__Exercise directions__: Retype only the stretch of lines that starts with the line containing "[00:00:01.01 to 00:00:02.02]" and ends with the last line of the records, both included, exactly.

Source records:
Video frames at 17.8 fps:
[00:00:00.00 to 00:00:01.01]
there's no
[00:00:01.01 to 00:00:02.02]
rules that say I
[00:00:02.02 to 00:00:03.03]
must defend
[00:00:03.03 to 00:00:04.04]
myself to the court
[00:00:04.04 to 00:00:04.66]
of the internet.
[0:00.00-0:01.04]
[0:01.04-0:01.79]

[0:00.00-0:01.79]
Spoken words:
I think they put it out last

__Written answer__:
[00:00:01.01 to 00:00:02.02]
rules that say I
[00:00:02.02 to 00:00:03.03]
must defend
[00:00:03.03 to 00:00:04.04]
myself to the court
[00:00:04.04 to 00:00:04.66]
of the internet.
[0:00.00-0:01.04]
[0:01.04-0:01.79]

[0:00.00-0:01.79]
Spoken words:
I think they put it out last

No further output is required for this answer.